Detailed Flow Steps:
Here’s a breakdown of how messages move through our system, from connection to delivery:
- Authentication
- Users and agents first connect via MQTT.
- EMQX handles authentication using our internal auth service.
- Once authenticated, clients subscribe to their respective topics — based on their UUID (for users) or employee ID (for agents).
2. Publishing Messages
- Users subscribe to:
user/<uuid> - Agents subscribe to:
agent/<agent_empid> - All messages — regardless of who sends them — are published to a single topic:
globalmessage. This makes backend processing much simpler.
3. Routing via Rule Engine
- EMQX’s built-in Rule Engine takes over here.
- It picks up the messages from
globalmessageand forwards them to Kafka — specifically to the topicglobalmessage-prod. - We partition messages by UUID to maintain message order per user.
4. Backend Event Processing
- Our backend services consume Kafka events and apply business logic (e.g., validation, logging, transformations).
- We use partition-based consumption, so each service handles a portion of the load — ensuring the system scales smoothly.
5. Response Delivery
- Once processed, responses are sent back through MQTT.
- Depending on who the message is for, it’s routed to either
user/<uuid>oragent/<agent_empid>
Kafka Integration with EMQX Rule Engine
- The EMQX Rule Engine listens to the
globalmessagetopic. - Messages are then forwarded to Kafka under
globalmessage-prod. - Our backend Kafka consumers pick up the flow from there — handling everything from processing logic to analytics and delivery.
Why Kafka in the Middle Matters for Our Chatbot
After messages are routed to the globalmessage topic, they’re not processed directly. Instead, EMQX forwards them to a Kafka topic (globalmessage-prod) using its rule engine.

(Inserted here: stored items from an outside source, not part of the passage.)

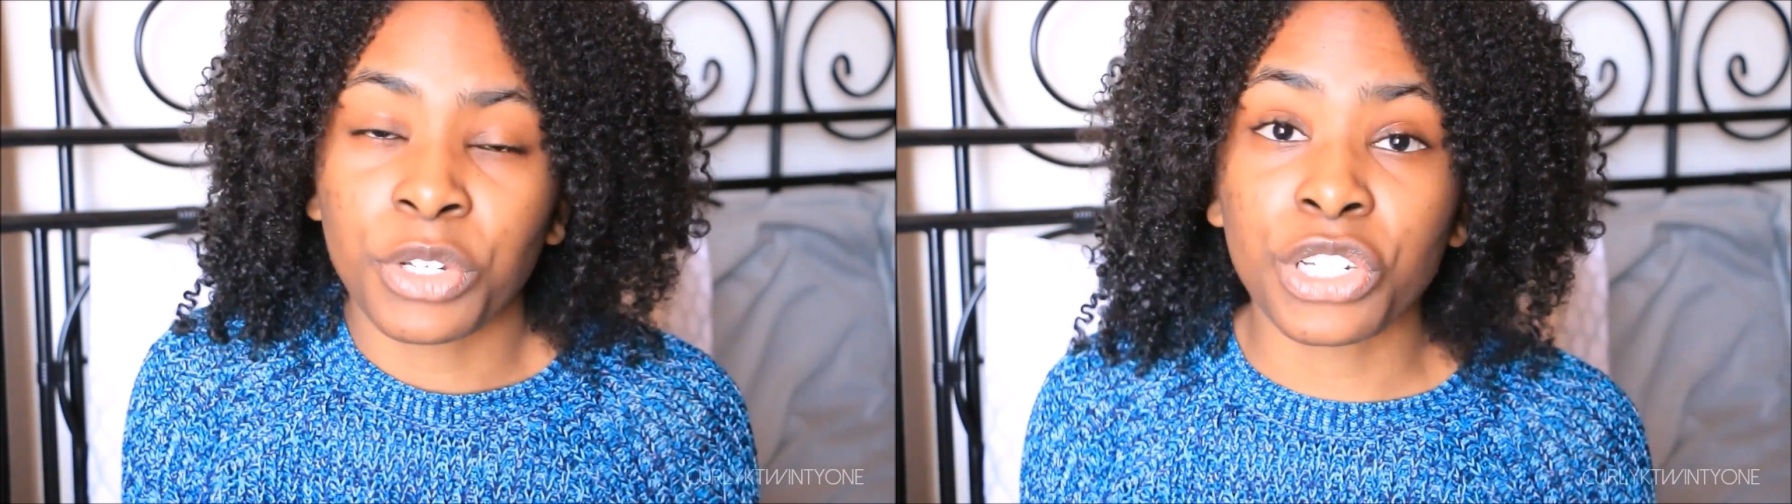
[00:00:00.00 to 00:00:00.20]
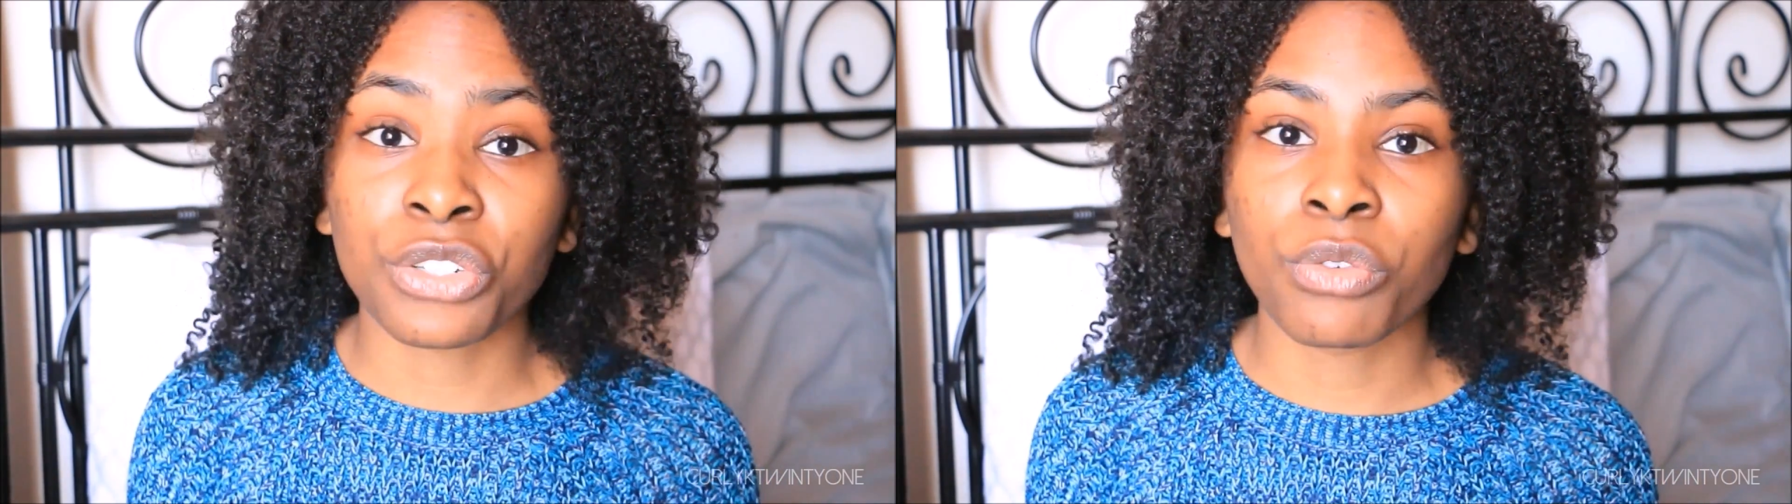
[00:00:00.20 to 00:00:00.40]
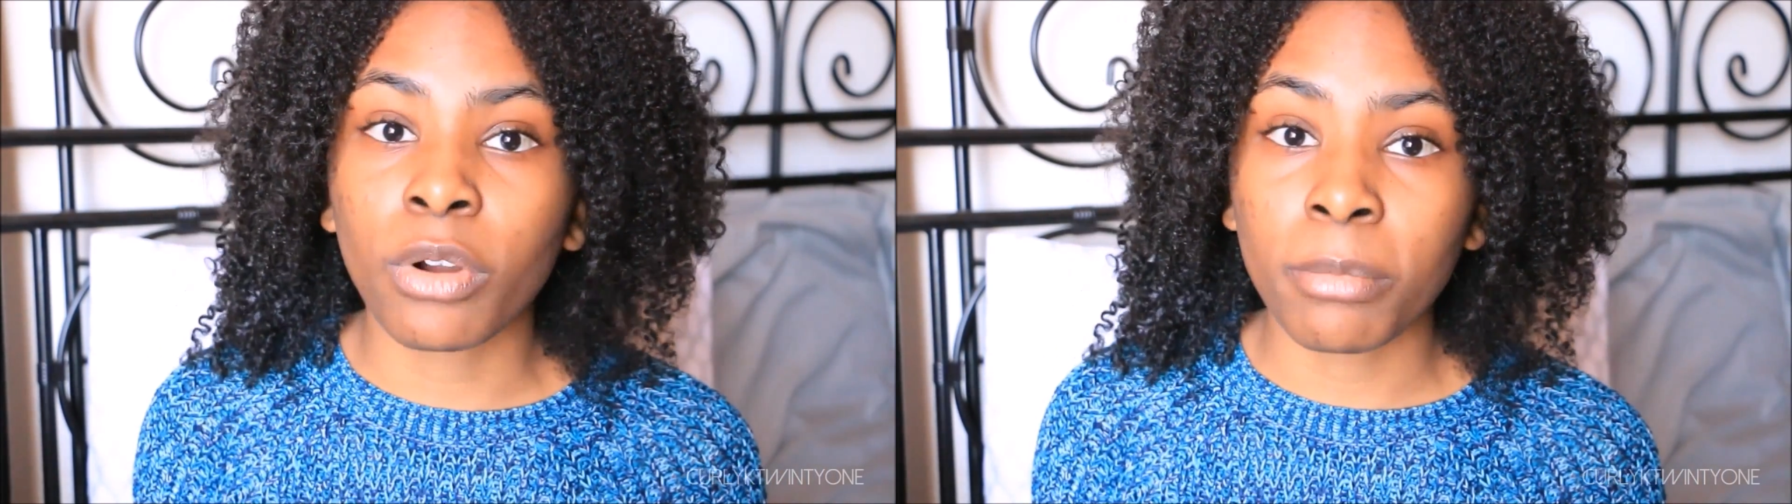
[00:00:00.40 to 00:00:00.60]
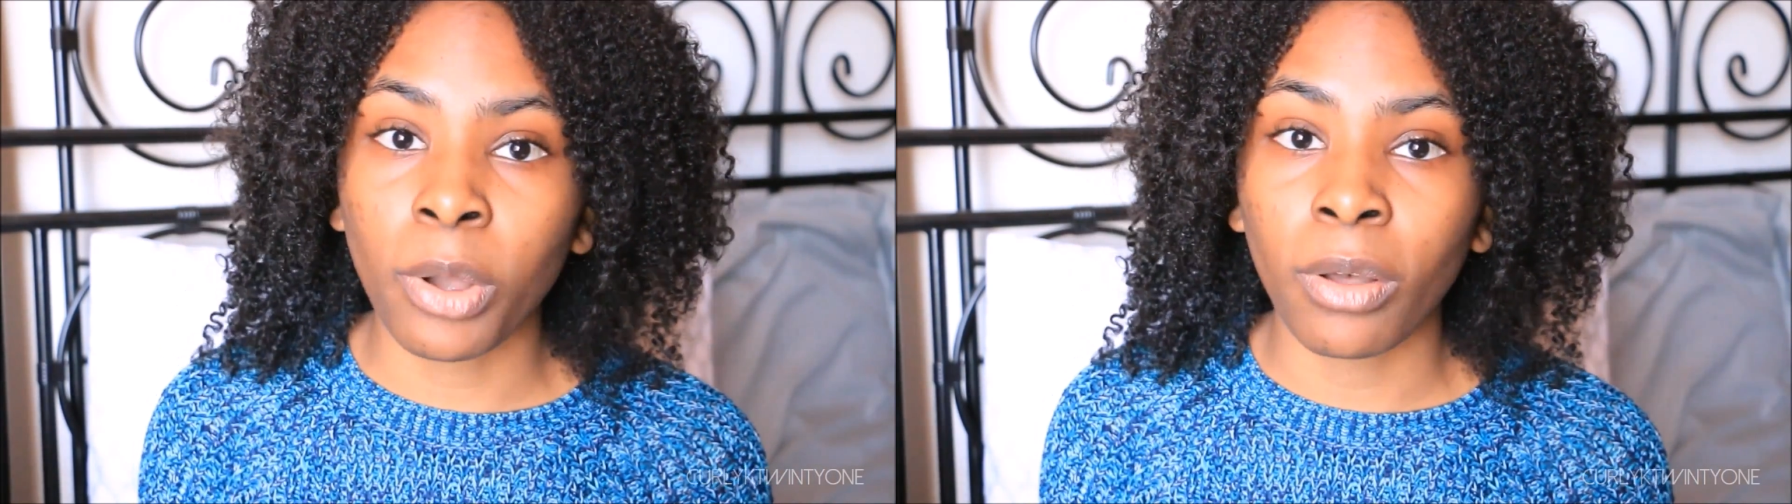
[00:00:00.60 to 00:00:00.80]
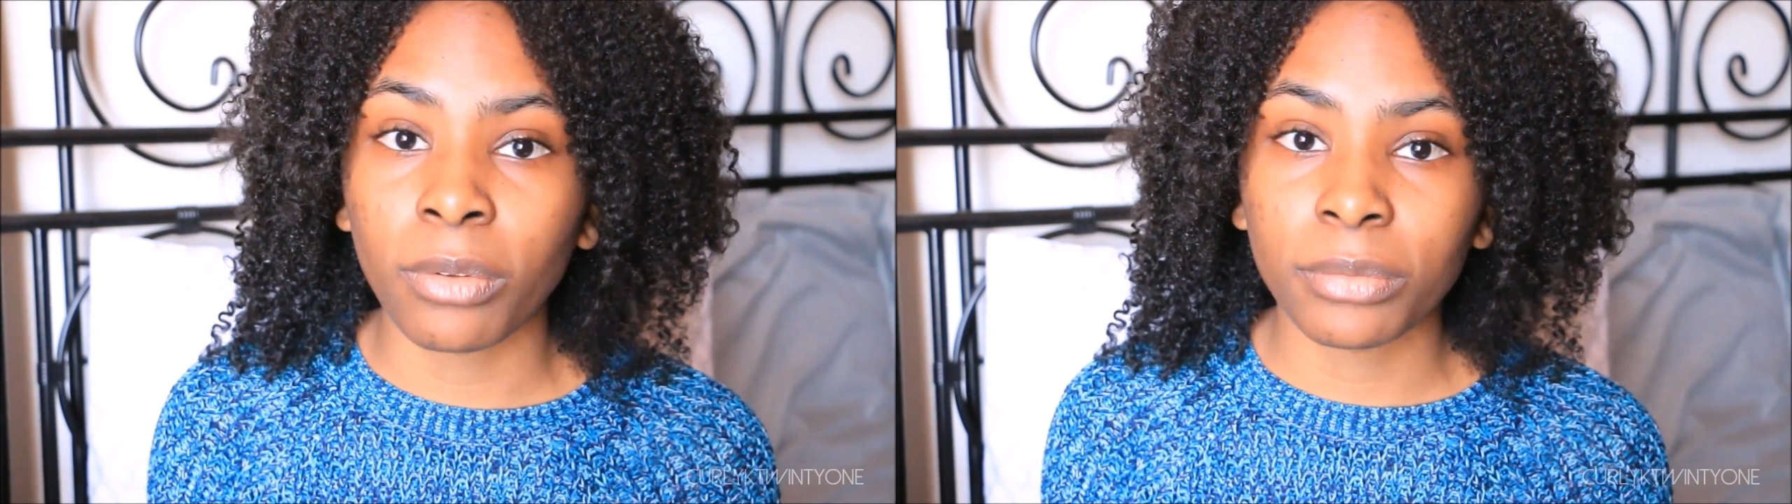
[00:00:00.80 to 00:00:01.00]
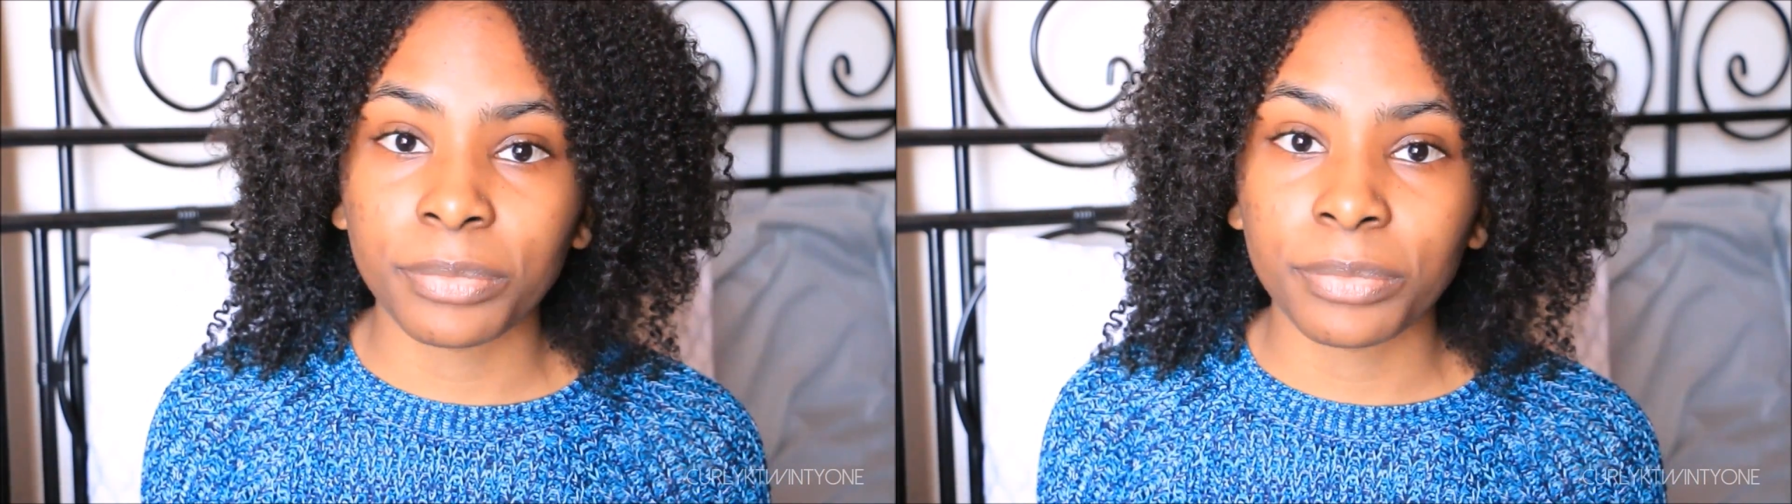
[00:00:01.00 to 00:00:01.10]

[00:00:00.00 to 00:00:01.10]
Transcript: just normal.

This extra hop might seem redundant, but it’s essential. Kafka helps us decouple message ingestion from processing, making our system more scalable, fault-tolerant, and easier to manage across distributed backend services. We have listed the advantages of this extra hop:
1. Guaranteed Message Ordering
In a chat system, message sequence is crucial. Kafka maintains ordering within a partition, so if messages for a conversation are routed to the same partition, they’re processed in the correct order — unlike MQTT alone, which doesn’t ensure sequencing across backend consumers.
2. Designed for Distributed Systems
Our backend is deployed as multiple pods. Kafka’s consumer group mechanism allows us to evenly distribute messages across these pods. Each pod handles a partition, ensuring scalable and parallel processing without duplication.
3. Real-Time Layer Decoupling
EMQX handles fast, lightweight real-time delivery, while Kafka acts as a durable buffer:
- If the backend is re-deploying or temporarily down, messages are still sent to Kafka.
- The backend resumes from where it left off, with no data loss.
4. Handling Back Pressure Gracefully
MQTT is not designed to handle processing delays or retries. Kafka provides a buffer layer so the backend can consume messages at its own pace, without blocking MQTT publishers or degrading performance.
5. Replayability and Auditing
Kafka retains messages for a configurable duration:
- We can replay messages for debugging or analytics.
- Failed messages can be retried without data loss.
- It also gives us a full audit trail of chat activity.
In Summary
Putting Kafka between EMQX and the backend gives us the best of both worlds
🚀 MQTT for real-time client communication
Kafka for durability, scalability, and reliable backend processing
This architecture makes our chatbot system resilient, scalable, and production-ready for modern cloud environments.